__Saved entries__.

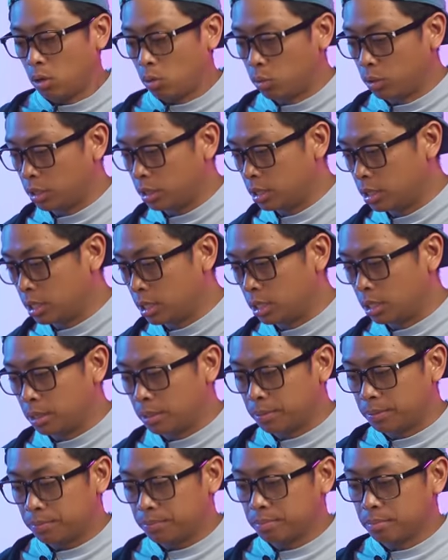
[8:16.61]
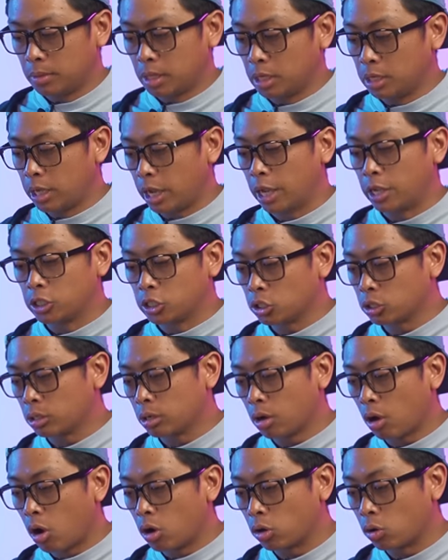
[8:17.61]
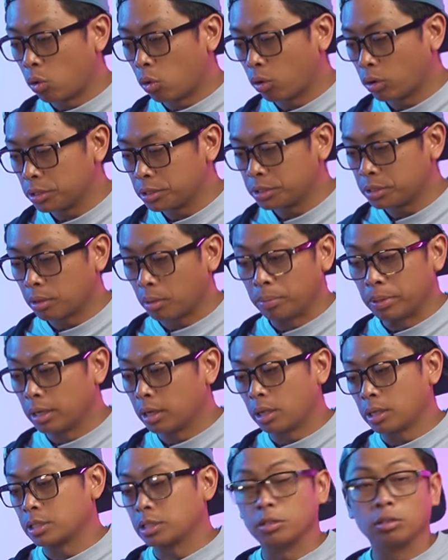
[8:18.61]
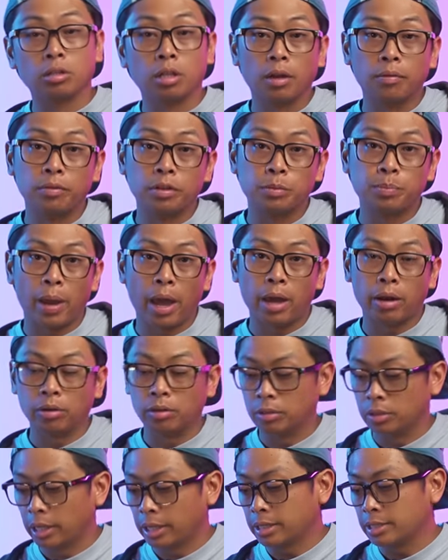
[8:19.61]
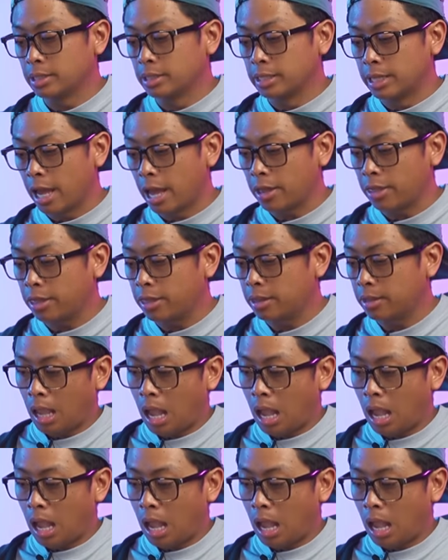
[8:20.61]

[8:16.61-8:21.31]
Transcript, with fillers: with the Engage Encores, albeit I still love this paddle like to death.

==

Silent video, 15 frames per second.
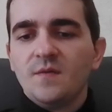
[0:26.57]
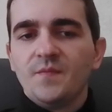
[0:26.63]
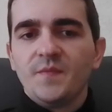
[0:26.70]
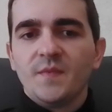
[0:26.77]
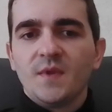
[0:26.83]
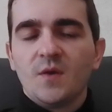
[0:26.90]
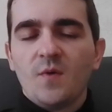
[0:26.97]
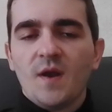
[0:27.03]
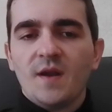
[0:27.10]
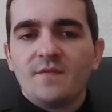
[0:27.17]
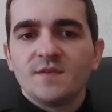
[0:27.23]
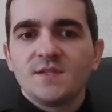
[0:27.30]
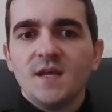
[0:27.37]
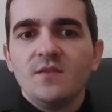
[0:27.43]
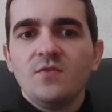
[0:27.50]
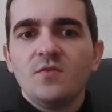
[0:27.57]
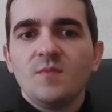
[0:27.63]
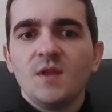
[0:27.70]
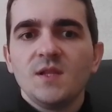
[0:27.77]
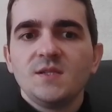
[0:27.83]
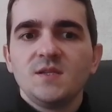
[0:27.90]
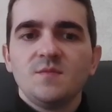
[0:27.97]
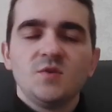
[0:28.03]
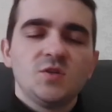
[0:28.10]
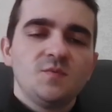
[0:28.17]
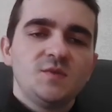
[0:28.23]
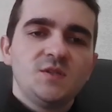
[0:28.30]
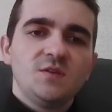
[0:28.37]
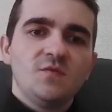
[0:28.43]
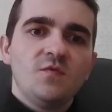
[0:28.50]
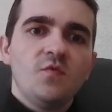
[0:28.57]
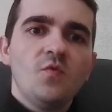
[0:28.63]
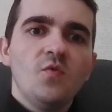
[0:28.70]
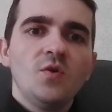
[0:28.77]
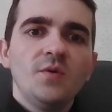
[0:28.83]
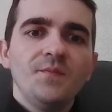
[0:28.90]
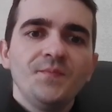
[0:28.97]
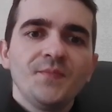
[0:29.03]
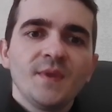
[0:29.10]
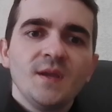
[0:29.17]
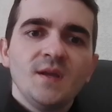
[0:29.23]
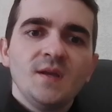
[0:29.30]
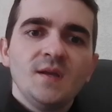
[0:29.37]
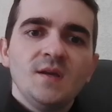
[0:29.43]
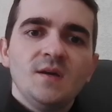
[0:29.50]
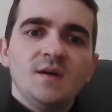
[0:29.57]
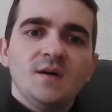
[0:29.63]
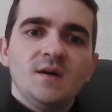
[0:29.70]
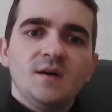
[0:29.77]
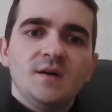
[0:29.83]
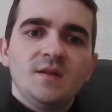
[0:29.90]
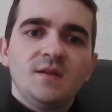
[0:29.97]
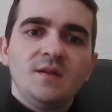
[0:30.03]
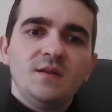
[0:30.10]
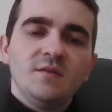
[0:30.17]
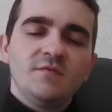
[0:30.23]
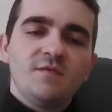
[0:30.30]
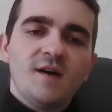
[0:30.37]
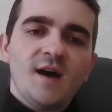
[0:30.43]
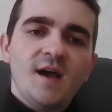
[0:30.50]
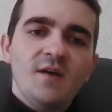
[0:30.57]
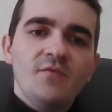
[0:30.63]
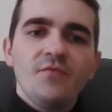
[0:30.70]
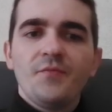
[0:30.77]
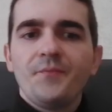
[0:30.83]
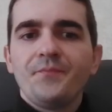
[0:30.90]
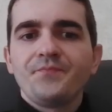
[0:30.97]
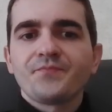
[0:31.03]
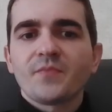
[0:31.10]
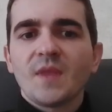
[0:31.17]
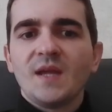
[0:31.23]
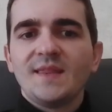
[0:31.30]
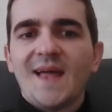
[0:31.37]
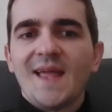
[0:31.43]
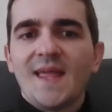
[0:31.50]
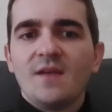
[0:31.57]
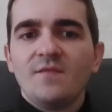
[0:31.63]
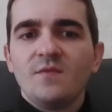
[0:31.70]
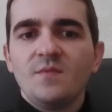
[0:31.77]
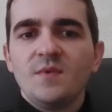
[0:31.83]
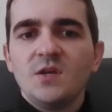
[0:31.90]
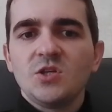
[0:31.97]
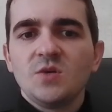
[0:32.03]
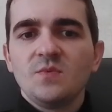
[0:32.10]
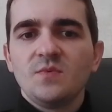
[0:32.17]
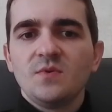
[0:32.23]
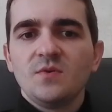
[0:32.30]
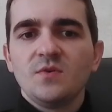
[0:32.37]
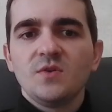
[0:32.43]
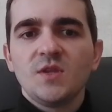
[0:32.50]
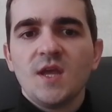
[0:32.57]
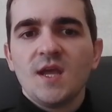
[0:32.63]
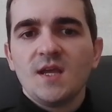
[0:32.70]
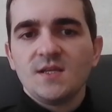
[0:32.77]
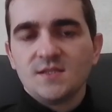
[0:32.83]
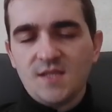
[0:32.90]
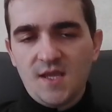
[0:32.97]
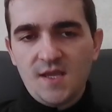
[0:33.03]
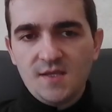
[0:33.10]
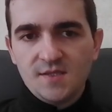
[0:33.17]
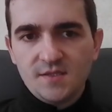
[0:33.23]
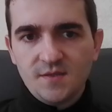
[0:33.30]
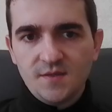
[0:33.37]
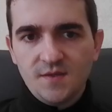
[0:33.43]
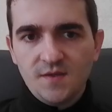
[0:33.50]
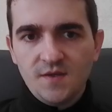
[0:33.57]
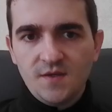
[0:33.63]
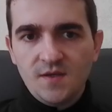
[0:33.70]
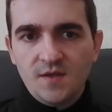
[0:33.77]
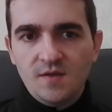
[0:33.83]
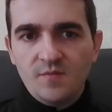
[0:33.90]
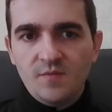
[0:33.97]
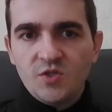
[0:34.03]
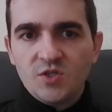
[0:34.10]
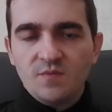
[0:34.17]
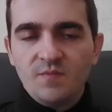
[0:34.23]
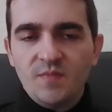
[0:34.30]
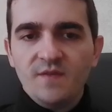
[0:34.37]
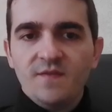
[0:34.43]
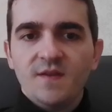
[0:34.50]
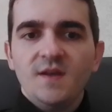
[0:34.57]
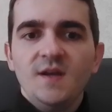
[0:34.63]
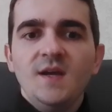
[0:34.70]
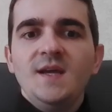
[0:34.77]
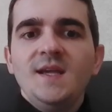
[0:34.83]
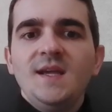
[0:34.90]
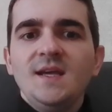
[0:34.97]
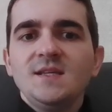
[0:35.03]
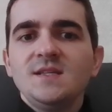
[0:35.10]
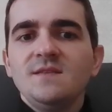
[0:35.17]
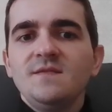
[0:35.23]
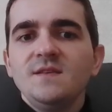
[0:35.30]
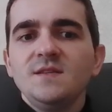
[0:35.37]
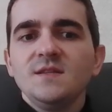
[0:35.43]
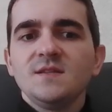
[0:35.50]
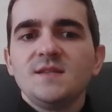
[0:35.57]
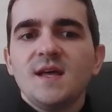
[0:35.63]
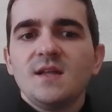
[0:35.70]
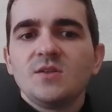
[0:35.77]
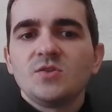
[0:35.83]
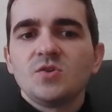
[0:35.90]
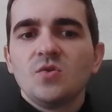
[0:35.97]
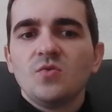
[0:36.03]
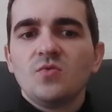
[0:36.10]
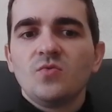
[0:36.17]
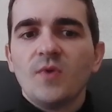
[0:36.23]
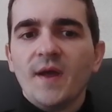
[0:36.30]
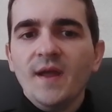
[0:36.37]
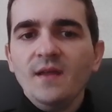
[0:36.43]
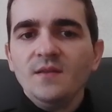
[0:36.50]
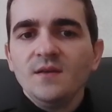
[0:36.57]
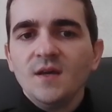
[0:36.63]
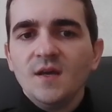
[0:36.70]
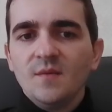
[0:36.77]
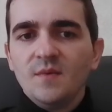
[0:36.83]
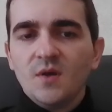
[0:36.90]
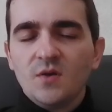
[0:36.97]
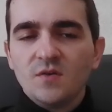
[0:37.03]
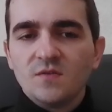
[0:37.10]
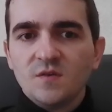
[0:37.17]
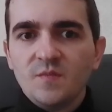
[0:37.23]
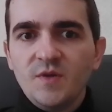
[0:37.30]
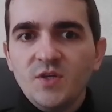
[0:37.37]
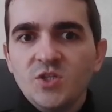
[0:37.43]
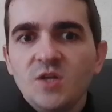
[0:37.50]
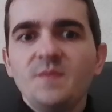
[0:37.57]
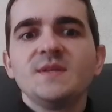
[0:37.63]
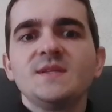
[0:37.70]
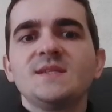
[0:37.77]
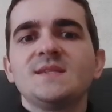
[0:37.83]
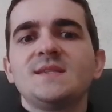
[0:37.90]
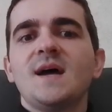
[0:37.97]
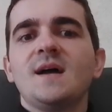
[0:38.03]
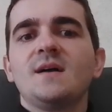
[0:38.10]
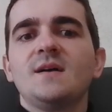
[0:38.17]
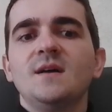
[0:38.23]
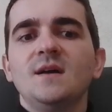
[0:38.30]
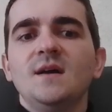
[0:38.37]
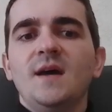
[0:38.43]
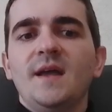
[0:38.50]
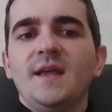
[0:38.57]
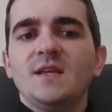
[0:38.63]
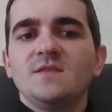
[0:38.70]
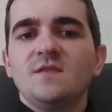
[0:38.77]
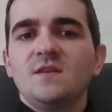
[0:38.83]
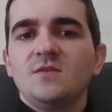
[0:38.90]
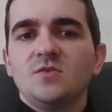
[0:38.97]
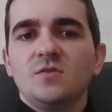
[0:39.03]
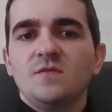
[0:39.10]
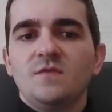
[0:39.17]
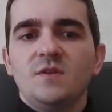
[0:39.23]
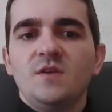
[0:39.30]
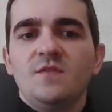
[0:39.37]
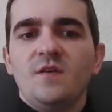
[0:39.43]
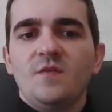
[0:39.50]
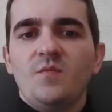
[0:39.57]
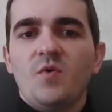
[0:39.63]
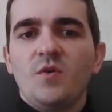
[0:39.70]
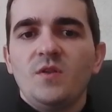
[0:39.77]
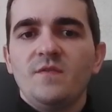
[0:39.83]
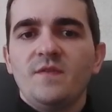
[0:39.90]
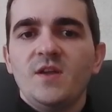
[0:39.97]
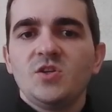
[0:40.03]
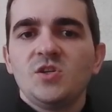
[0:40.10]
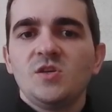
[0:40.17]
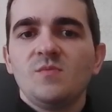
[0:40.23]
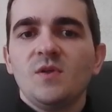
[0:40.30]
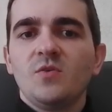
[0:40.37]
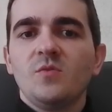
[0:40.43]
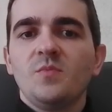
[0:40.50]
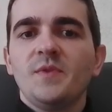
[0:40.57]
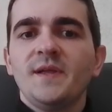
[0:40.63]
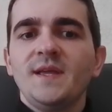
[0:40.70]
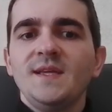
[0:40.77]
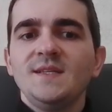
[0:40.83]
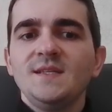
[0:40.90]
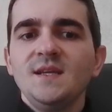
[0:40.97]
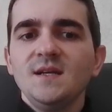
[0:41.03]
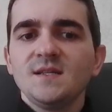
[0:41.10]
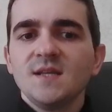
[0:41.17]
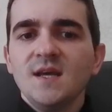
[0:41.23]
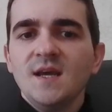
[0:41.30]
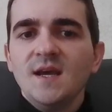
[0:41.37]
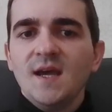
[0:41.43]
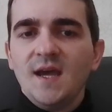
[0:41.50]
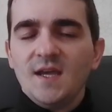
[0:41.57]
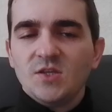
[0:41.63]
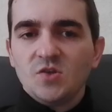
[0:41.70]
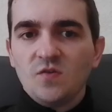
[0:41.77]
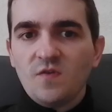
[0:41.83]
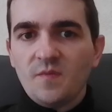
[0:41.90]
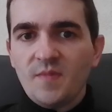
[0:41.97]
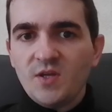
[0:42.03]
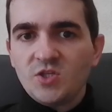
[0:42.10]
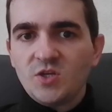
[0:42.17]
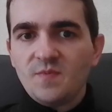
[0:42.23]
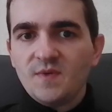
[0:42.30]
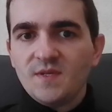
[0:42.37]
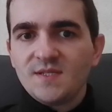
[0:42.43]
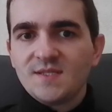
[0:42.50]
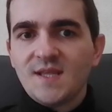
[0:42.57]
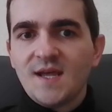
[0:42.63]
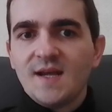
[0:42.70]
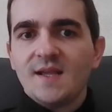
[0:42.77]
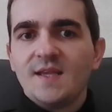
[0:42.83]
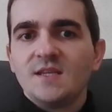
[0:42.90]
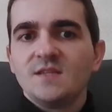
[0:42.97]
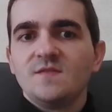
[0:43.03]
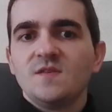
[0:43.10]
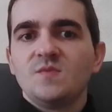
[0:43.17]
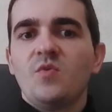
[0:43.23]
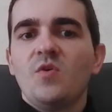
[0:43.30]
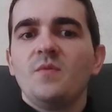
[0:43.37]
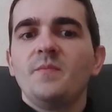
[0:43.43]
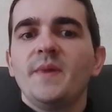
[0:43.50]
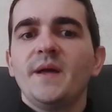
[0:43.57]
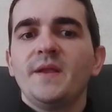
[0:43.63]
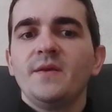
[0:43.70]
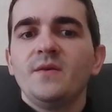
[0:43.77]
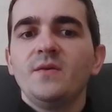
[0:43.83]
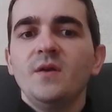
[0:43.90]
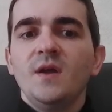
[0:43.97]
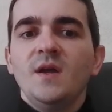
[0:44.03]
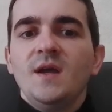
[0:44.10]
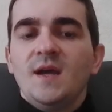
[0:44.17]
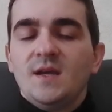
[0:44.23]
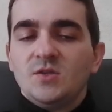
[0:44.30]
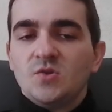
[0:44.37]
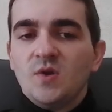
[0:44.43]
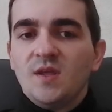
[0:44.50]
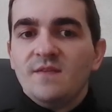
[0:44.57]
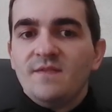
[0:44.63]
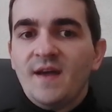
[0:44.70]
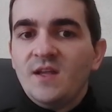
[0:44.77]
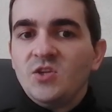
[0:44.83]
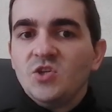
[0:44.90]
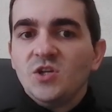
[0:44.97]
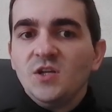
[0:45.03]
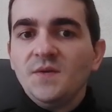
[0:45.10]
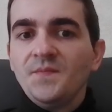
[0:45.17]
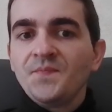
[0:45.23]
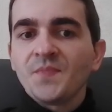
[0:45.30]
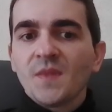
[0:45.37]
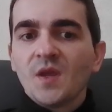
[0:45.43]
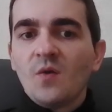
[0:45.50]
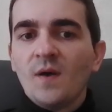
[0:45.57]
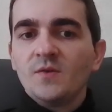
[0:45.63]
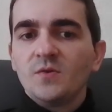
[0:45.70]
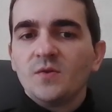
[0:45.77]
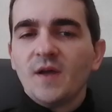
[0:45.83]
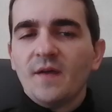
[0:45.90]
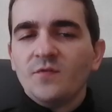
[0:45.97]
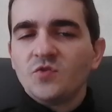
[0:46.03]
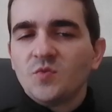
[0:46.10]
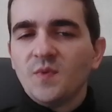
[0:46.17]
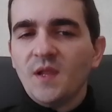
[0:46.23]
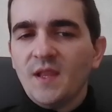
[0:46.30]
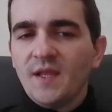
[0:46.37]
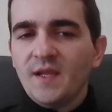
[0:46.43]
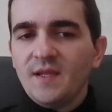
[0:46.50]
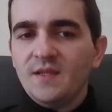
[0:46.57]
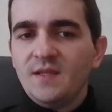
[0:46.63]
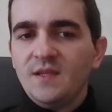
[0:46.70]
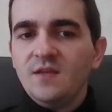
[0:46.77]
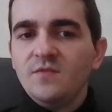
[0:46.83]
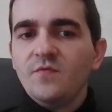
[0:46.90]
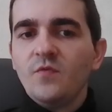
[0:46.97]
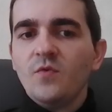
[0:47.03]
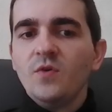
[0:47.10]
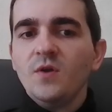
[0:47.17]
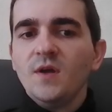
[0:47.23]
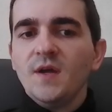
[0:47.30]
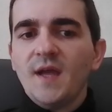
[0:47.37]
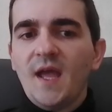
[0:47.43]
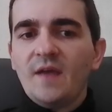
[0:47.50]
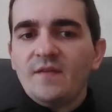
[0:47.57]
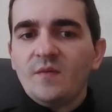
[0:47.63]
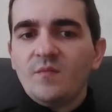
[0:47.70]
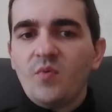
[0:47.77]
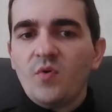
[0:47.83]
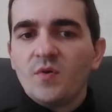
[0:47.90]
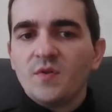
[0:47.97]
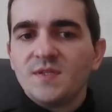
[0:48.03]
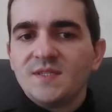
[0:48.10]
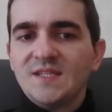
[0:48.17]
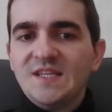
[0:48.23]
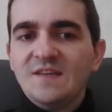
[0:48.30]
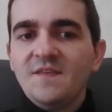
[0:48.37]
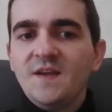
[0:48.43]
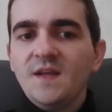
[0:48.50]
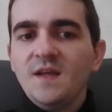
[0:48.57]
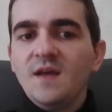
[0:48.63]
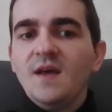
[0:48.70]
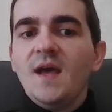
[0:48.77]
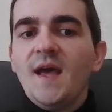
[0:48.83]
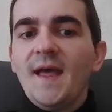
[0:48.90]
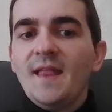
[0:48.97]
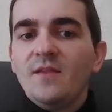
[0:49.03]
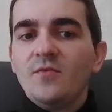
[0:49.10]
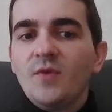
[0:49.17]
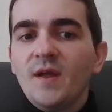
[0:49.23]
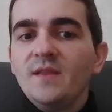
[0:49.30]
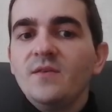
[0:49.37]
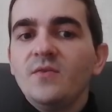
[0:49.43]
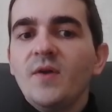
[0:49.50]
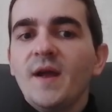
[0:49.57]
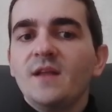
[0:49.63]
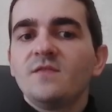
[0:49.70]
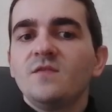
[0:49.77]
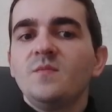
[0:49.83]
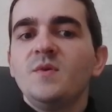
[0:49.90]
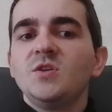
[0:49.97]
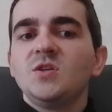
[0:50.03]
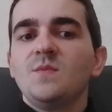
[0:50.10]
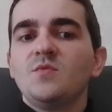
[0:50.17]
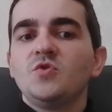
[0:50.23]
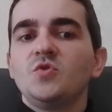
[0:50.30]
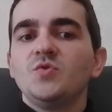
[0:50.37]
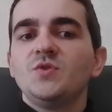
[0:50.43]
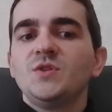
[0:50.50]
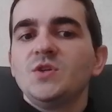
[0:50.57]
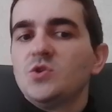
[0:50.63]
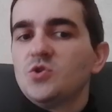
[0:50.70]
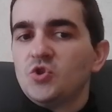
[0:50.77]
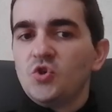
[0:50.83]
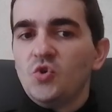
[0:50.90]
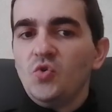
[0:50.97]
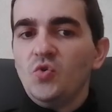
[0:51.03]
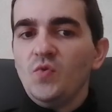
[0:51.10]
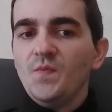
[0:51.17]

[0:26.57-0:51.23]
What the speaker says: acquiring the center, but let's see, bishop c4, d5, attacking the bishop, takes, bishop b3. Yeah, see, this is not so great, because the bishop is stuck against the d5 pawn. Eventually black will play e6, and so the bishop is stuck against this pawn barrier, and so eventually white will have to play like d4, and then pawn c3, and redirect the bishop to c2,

__EXERCISE__. Exactly how many lines of the records include "like"? Provide the number by itself.

__FINAL ANSWER__. 2